● **Work required**
Copy each line below word for word and drop every image.

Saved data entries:
:::
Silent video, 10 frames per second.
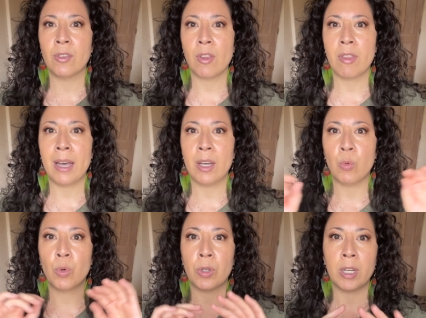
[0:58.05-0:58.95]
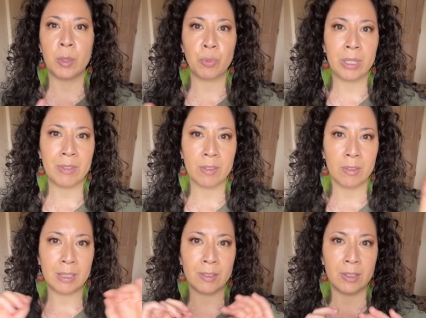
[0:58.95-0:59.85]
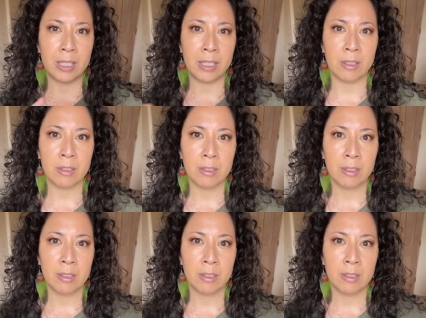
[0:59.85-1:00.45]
that were not previously seen,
:::
● **Response to the exercise**
Silent video, 10 frames per second.
[0:58.05-0:58.95]
[0:58.95-0:59.85]
[0:59.85-1:00.45]
that were not previously seen,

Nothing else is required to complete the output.